The innovative and ecological practices of the Brokis brand have led to the creation of BROKISGLASS, an entirely new and highly versatile material made of recycled glass shards. It brings a new dimension and aesthetic to glass and its application in architecture and construction as well as to interior and product design. Because BROKISGLASS panels comprise derivatives of glass leftover from the production of the Brokis premium lighting collections, they represent an ecological and efficient method of recycling glass shards.
The technology was developed in the Czech Republic at the Janštejn Glassworks, where the exclusive handblown glass lighting collections of the Brokis brand are crafted.
By manufacturing BROKISGLASS, the glassworks create a strategic circular economy that helps maintain a healthy relationship between nature and human society.
Glass derivatives and shards from the initial mould are crushed to the required size and then reshaped through controlled thermal exposure into a compact and resilient material with exceptional properties. The process gives rise to an innovative product – a material in the form of decorative large glass-crystalline panels marketed under the brand name BROKISGLASS. Its unique properties place it firmly within the broader spectrum of comparable building materials such as stone, ceramic, and synthetics.
Introducing the broad spectrum of uses of the material BROKISGLASS, which gives every project unmistakable character, be it furniture, lighting, interior accessories, or expansive applications in architecture
The variety of colours depends on the possibilities and composition of the molten glass being used in the glassworks. The customer can request:
- unconventional colour tones
- nonuniform surface decor, plain or a combination of multiple colours
- custom production
The standard thickness of the panels is 6 to 8 mm. The technology allows for the production of panels in sizes of 350 x 600 mm and 590 x 590 mm.
Other dimensions are achieved by cutting individual panels either horizontally or vertically with a diamond saw.

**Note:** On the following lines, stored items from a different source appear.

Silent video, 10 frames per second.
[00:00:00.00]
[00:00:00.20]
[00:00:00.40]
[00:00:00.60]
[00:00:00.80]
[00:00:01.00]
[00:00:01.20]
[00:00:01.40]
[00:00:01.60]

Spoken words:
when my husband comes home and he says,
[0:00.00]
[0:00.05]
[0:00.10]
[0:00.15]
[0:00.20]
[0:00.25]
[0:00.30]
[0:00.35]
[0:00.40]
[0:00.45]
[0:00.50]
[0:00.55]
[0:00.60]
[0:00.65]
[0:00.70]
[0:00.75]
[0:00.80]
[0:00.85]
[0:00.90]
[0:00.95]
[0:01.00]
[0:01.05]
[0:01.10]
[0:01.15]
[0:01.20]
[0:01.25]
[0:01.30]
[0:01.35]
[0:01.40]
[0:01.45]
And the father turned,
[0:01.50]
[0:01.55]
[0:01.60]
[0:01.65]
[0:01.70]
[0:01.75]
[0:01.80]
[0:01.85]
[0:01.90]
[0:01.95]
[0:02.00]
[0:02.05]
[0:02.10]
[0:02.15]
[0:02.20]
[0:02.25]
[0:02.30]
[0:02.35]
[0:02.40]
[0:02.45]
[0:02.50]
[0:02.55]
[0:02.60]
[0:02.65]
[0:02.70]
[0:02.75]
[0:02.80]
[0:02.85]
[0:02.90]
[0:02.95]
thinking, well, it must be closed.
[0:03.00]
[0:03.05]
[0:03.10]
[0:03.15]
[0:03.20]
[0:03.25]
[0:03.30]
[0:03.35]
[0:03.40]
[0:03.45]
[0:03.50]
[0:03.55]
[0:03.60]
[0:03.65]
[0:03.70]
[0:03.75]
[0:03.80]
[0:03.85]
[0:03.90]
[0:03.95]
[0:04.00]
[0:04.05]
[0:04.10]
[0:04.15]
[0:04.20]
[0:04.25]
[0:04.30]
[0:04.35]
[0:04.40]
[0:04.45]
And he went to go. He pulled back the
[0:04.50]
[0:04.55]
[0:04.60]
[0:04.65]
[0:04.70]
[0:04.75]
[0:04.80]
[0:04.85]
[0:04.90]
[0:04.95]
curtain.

Using diamond drill bits, holes of various sizes can be drilled anywhere in the panels according to customer requirements.
Modifications and surface finishes
– smooth surface after thermal exposure (no grinding or polishing)
– coarse surface, anti-slip
– finishing of cut edges
– bevelled edges to 2–3 mm
– pencil grind edges (“C” shape)
– non-right cuts and cutouts using unconventional methods (laser, waterjet)
– grinding various ornaments according to customer requirements using diamond instruments
– matte finishes
– exterior and interior cladding for various types of buildings
– illuminated exterior and interior cladding for various types of buildings
– interior fittings and garden architecture
– large-format artistic mosaics
– various decorative appointments
– exterior large-format building cladding using ventilated (and insulated) hanging systems or by gluing onto a solid base
– glassed-in outdoor spaces (atriums, pergolas, etc.), garden and cemetery architecture (garden tables, translucent dividing walls, grave markers)
– prefabricated systems with mechanical anchors on supporting structures (with invisible and visible fasteners)
– installation in frames
– gluing onto flat surfaces
– anchoring vertically and horizontally
– installation on insulated and ventilated cladding systems
– can be used as general interior cladding in common and technical spaces, offices, and flats – vertical and horizontal installation
– interior cladding for living spaces (kitchens, bathrooms, hallways, etc.)
– illuminated panels for living spaces (kitchens, bathrooms, hallways, etc.)
– interior cladding for industrial buildings (laboratories, spaces with exposure to aggressive chemicals
– food production facilities, veterinarian clinics, hospitals)
– important common spaces requiring indirect lighting (hotels, lobbies, passages)
Some of the most interesting spaces for BROKISGLASS are living and technical interiors featuring decorative or utility elements. The natural characteristics of the glass panels are particularly apparent in combinations with materials such as metal or wood.
The panels make it easy to maintain surfaces subjected to intensive wear. Because they don’t absorb odours, they are especially beneficial in common interior spaces. Another important architectonic aspect and advantage is the ability to create various background lighting compositions and patterns.